# ASSIGNED TASK
Keeping every word the same, give again only the lines from the one with "[00:00:07.20 to 00:00:08.10]" through the end of the data, both included, and leave every picture out.

# RECORDS FOR PROCESSING
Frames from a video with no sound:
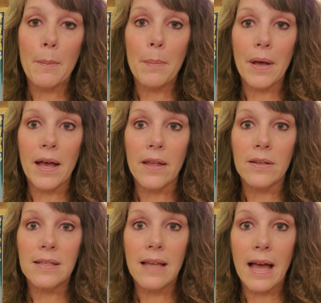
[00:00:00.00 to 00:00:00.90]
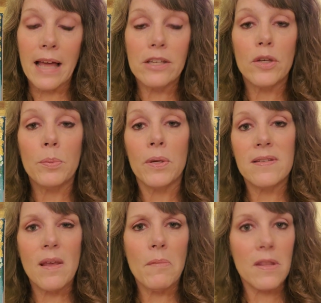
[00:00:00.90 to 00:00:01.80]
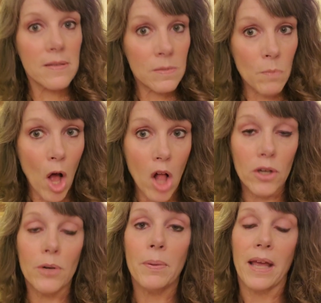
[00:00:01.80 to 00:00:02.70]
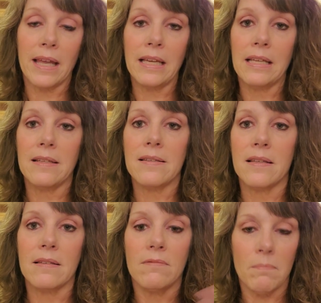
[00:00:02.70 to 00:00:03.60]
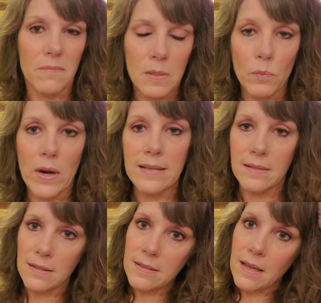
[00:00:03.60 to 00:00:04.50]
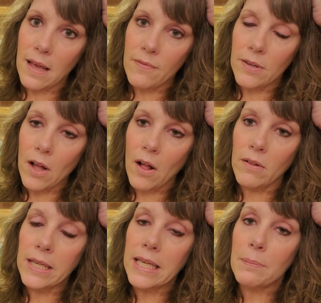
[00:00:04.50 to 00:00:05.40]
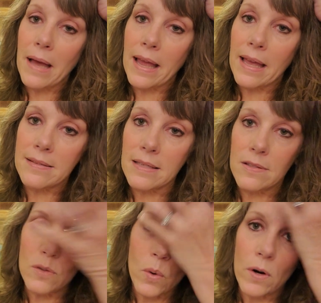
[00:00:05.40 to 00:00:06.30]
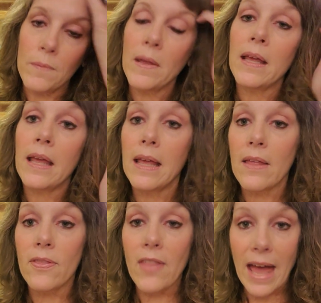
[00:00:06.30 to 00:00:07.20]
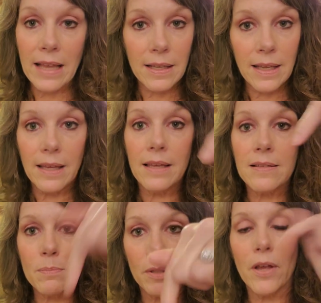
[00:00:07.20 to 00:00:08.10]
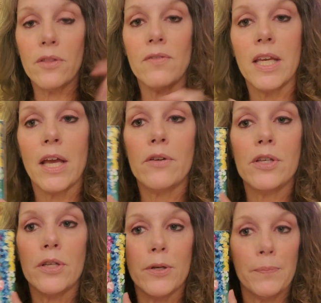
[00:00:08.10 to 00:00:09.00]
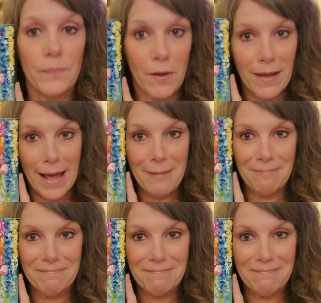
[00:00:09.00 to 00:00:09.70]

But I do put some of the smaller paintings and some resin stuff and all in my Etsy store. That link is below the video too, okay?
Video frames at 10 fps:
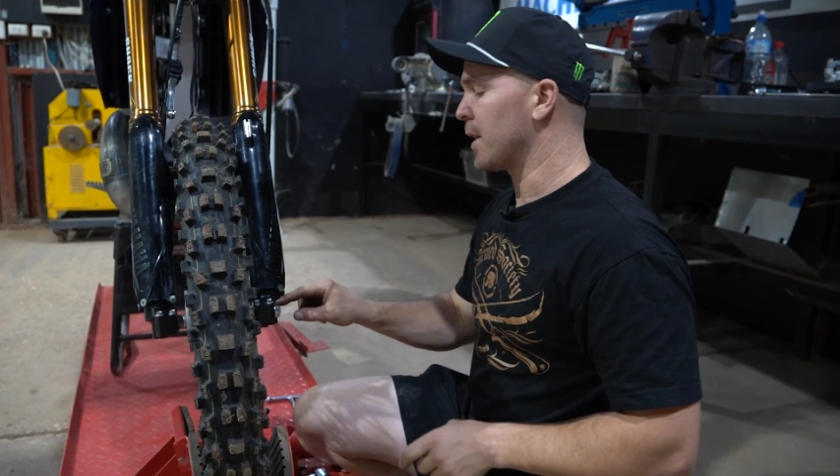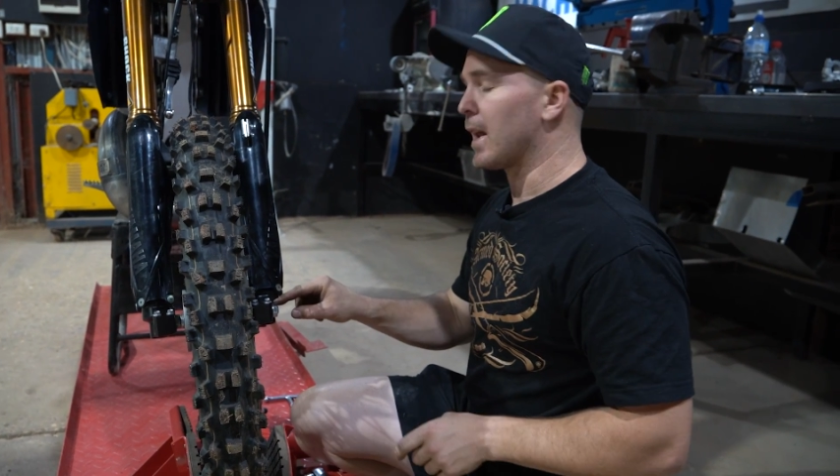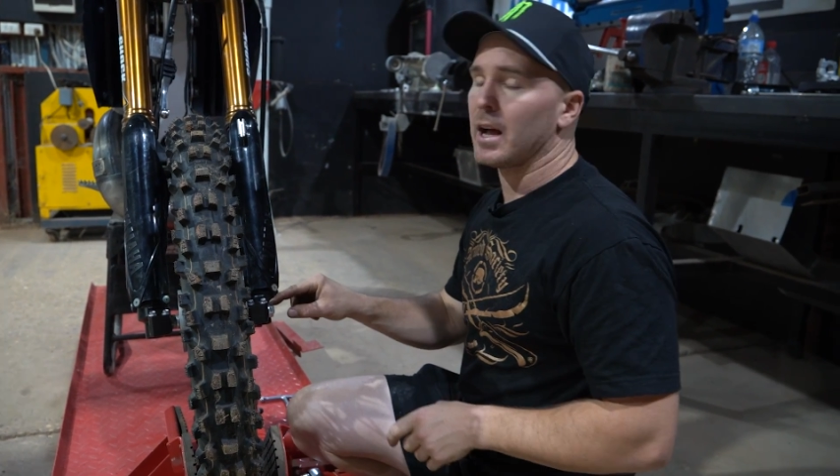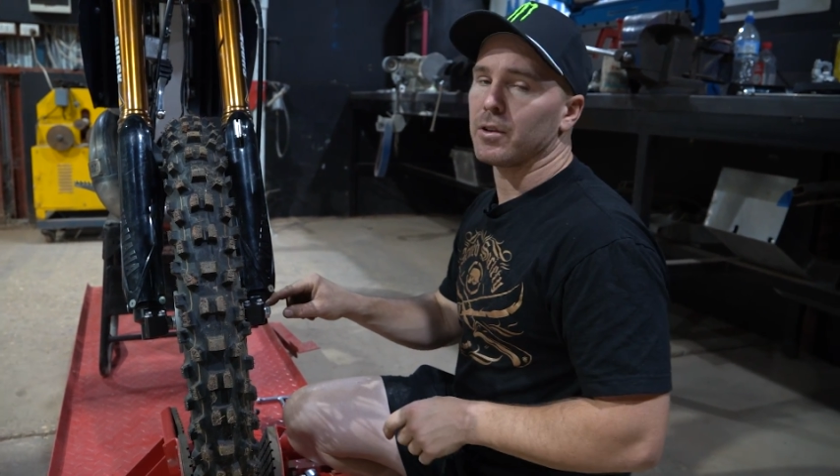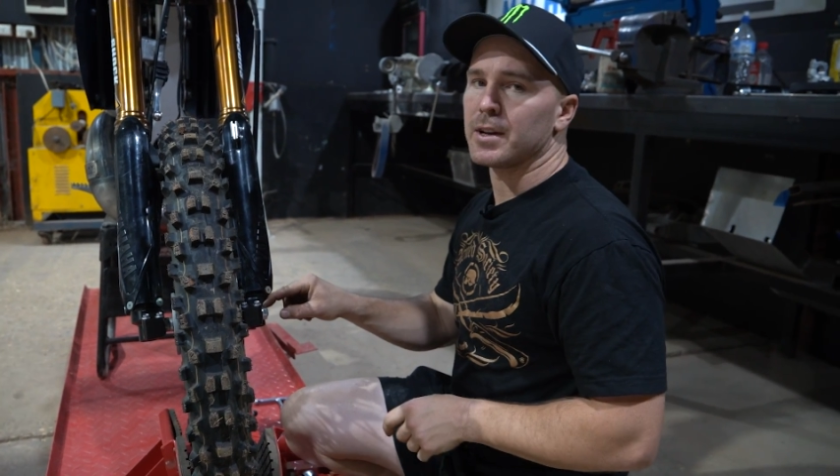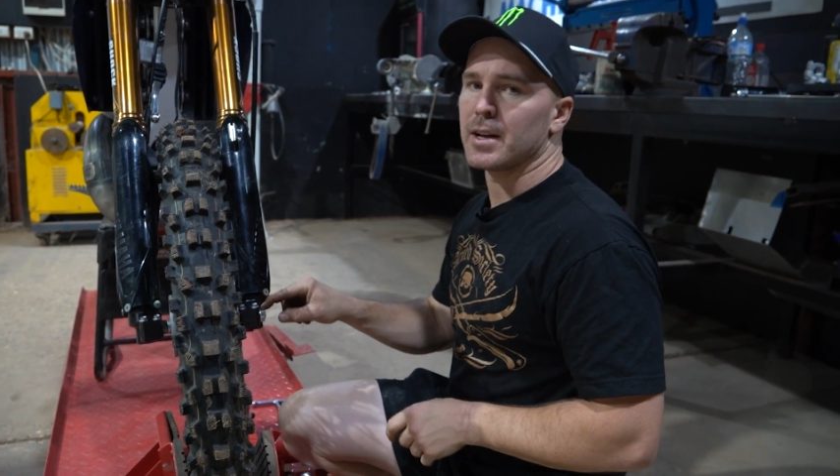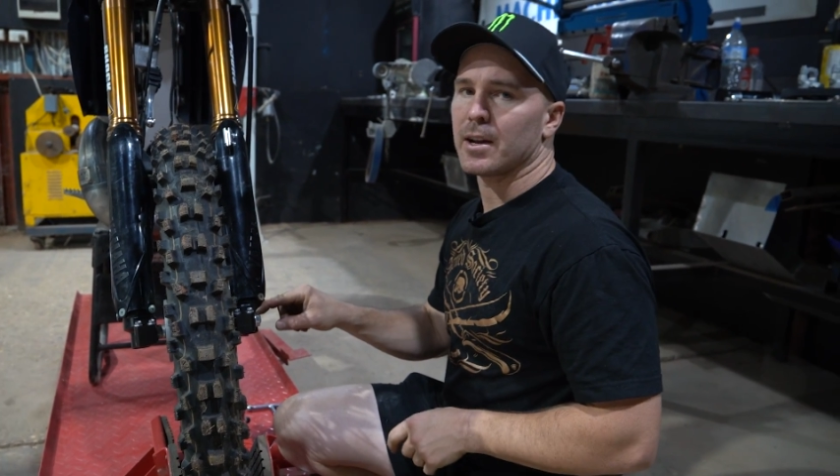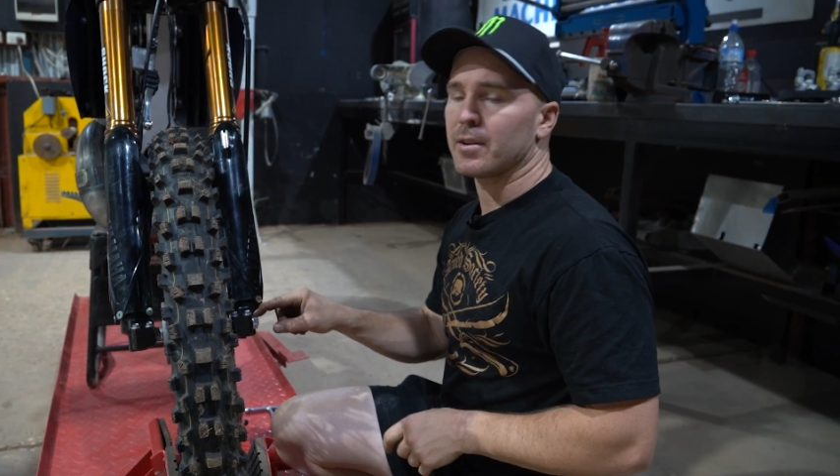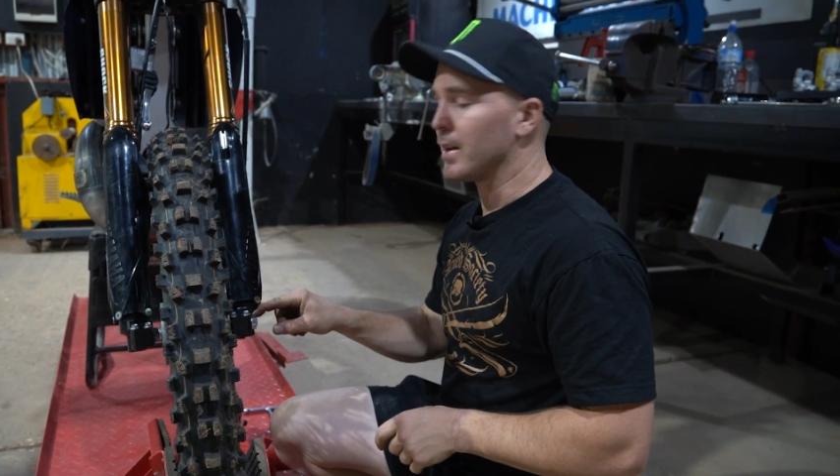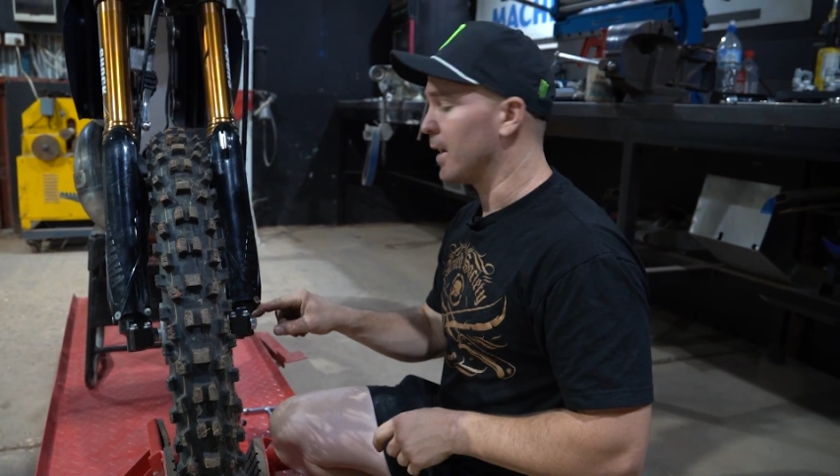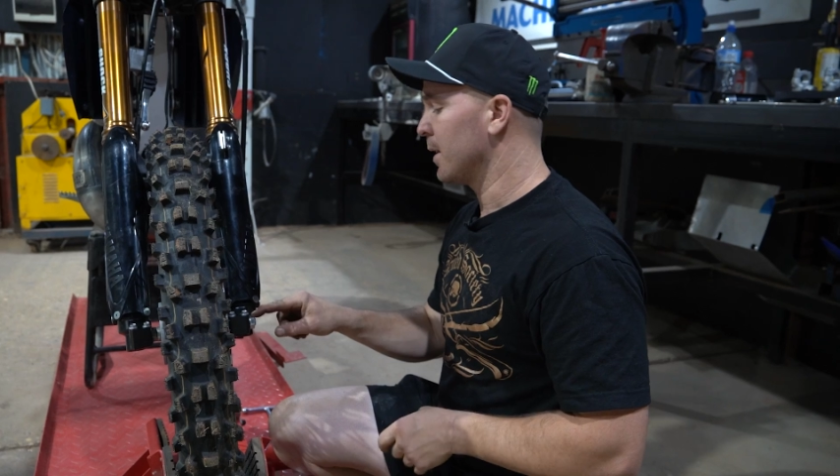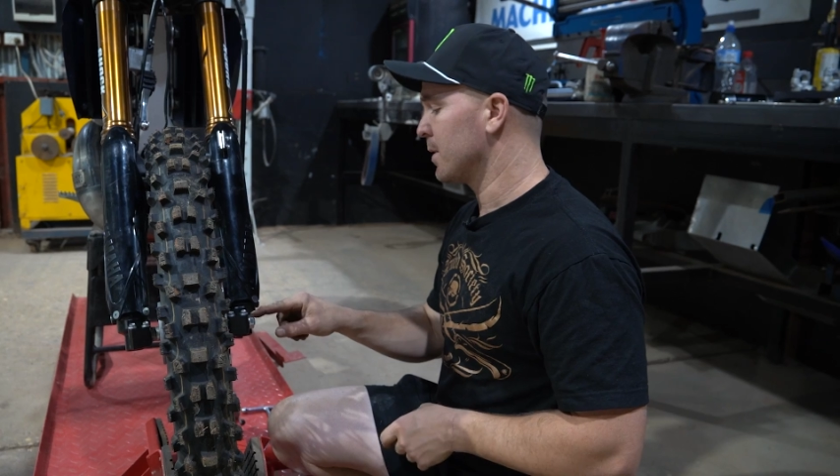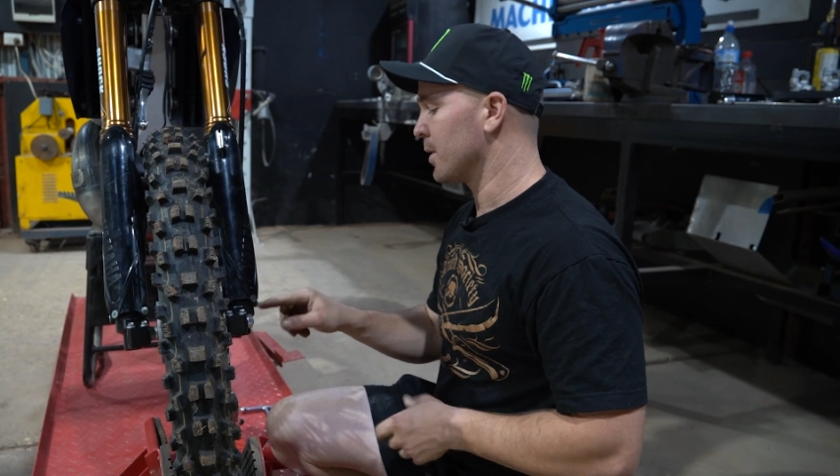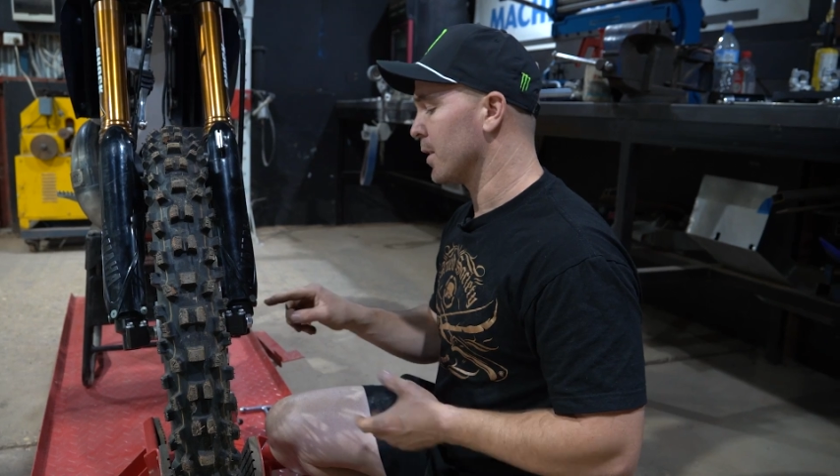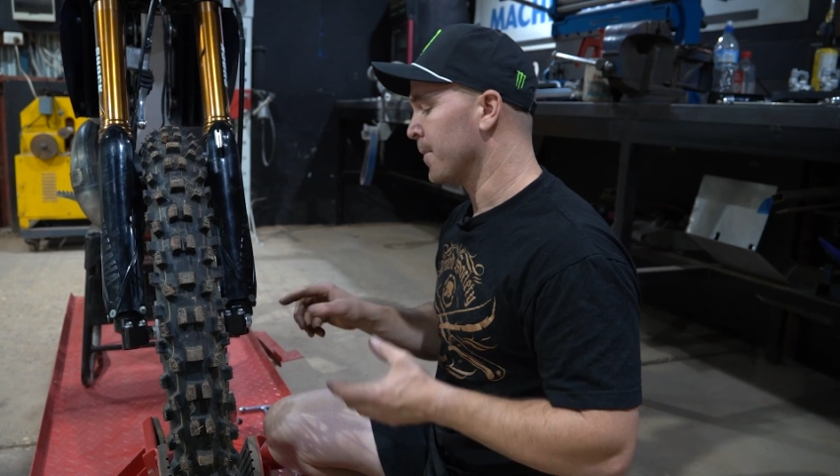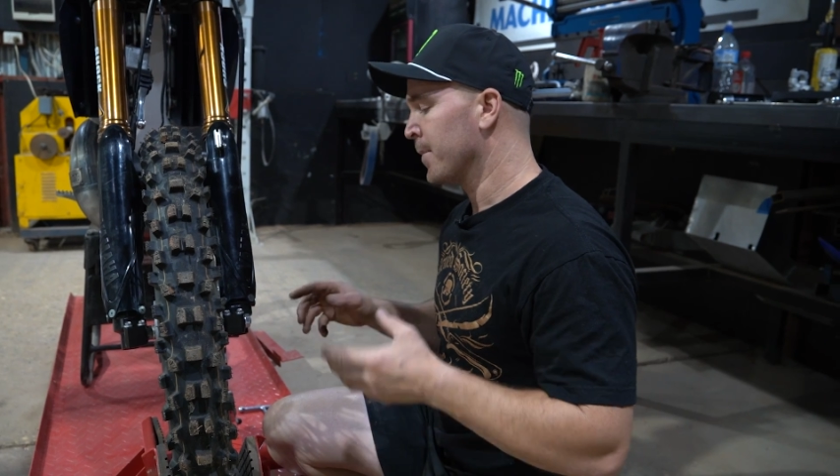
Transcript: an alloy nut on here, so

# EXERCISE OUTPUT
[00:00:07.20 to 00:00:08.10]
[00:00:08.10 to 00:00:09.00]
[00:00:09.00 to 00:00:09.70]

But I do put some of the smaller paintings and some resin stuff and all in my Etsy store. That link is below the video too, okay?
Video frames at 10 fps:
Transcript: an alloy nut on here, so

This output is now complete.